// the find
thiswillbeyourgithub/wdoc
Summarize and query from a lot of heterogeneous documents. Any LLM provider, any filetype, advanced RAG, advanced summaries, scriptable, etc
wdoc is a CLI/library RAG tool for querying and summarizing large, heterogeneous document collections — PDFs, audio, YouTube, Anki decks, EPUBs, web pages, and more. It uses a two-LLM pipeline: a cheap evaluator to filter retrieved chunks, a strong model to answer, then semantic clustering before combining. Built by a psychiatry resident who needed this to actually work on tens of thousands of medical documents.
The dual-LLM query pipeline (cheap filter → strong answerer → semantic-clustered combiner) is genuinely more careful than the typical embed-then-generate pattern — it handles large corpora without just hoping the top-k chunks are sufficient. PDF handling with 15 loaders and heuristic scoring is a real differentiator; PDF parsing quality varies wildly and most tools just pick one loader and live with the failures. The modular extras system (`wdoc[youtube,audio,anki]`) means you're not forced to pull in torch and ffmpeg just to query a text file.
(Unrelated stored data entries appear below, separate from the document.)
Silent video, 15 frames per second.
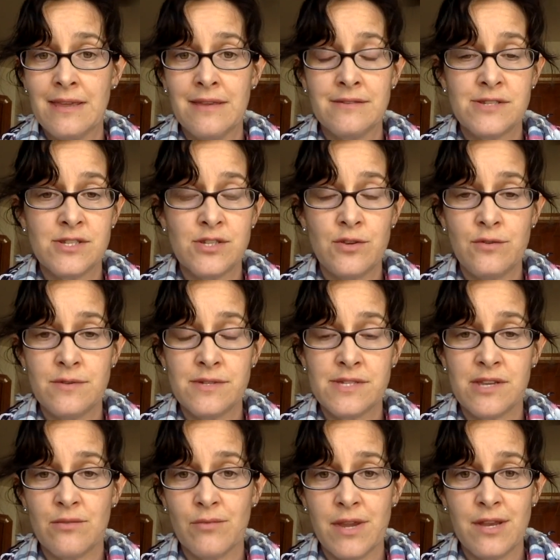students
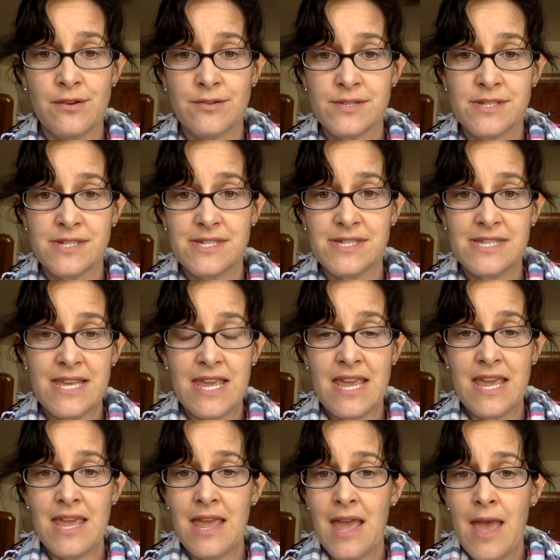and readers to
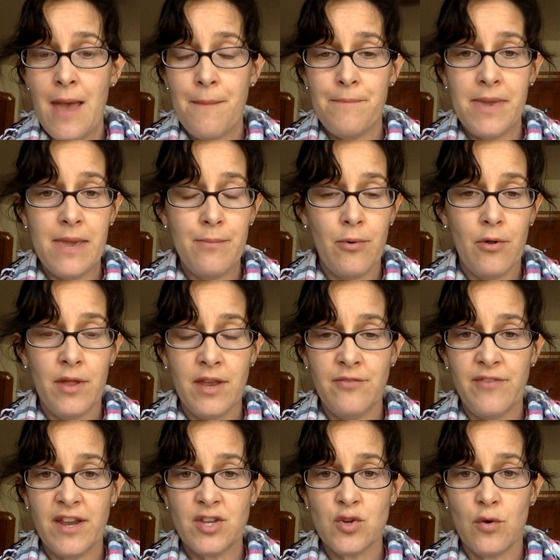see people in
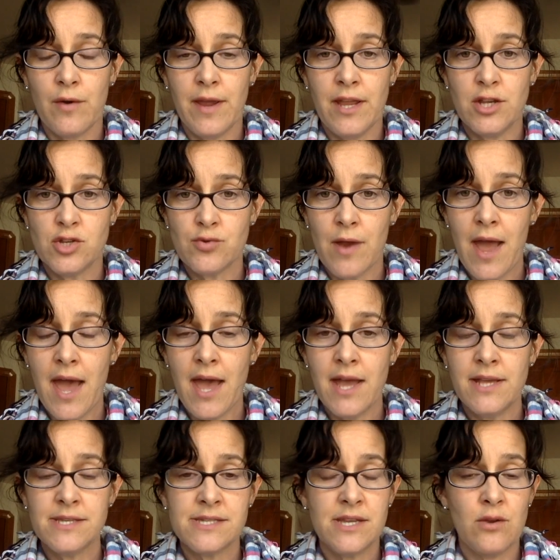Victorian
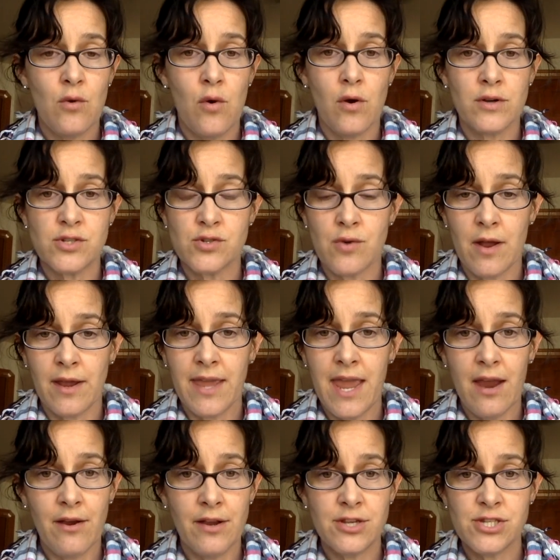dress and horse-drawn
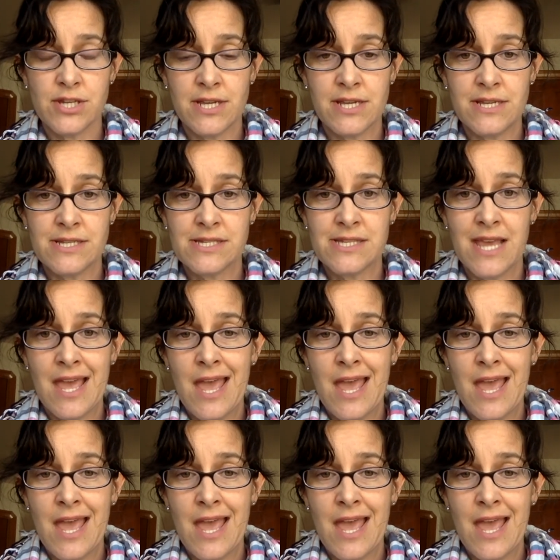carriages.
Binary FAISS with zlib compression is a practical win for large indexes — ~32x smaller embeddings with negligible accuracy loss is worth the complexity.
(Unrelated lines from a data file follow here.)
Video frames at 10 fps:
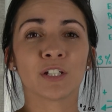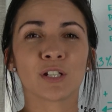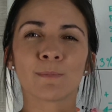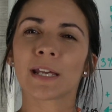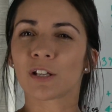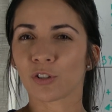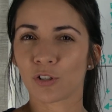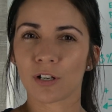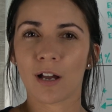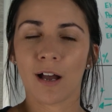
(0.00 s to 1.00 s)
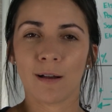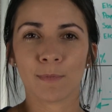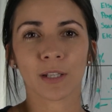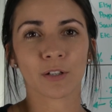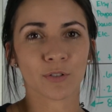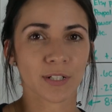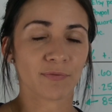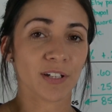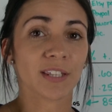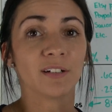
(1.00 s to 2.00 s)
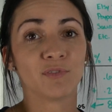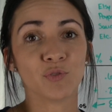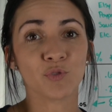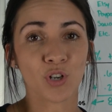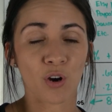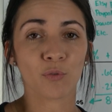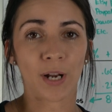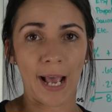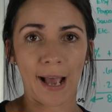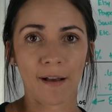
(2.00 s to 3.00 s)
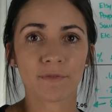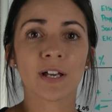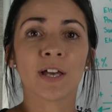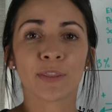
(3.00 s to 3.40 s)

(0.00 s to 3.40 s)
You can make it look a little different than if you don't have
LangChain as a core dependency is a long-term liability — it has historically had breaking changes, over-abstracts simple things, and makes debugging harder when the chain misbehaves; the codebase acknowledges wanting to migrate to langgraph but that's also LangChain. The `private_mode` socket overloading approach to prevent data leaks is fragile and not something you'd trust in a genuinely sensitive environment. Test coverage is thin by the author's own admission — the roadmap lists 'add more tests' as most urgent, and a tool doing real production work on medical documents needs better than that. The Python API is explicitly flagged for rewrite; using it as a library today means coupling to internals that will change.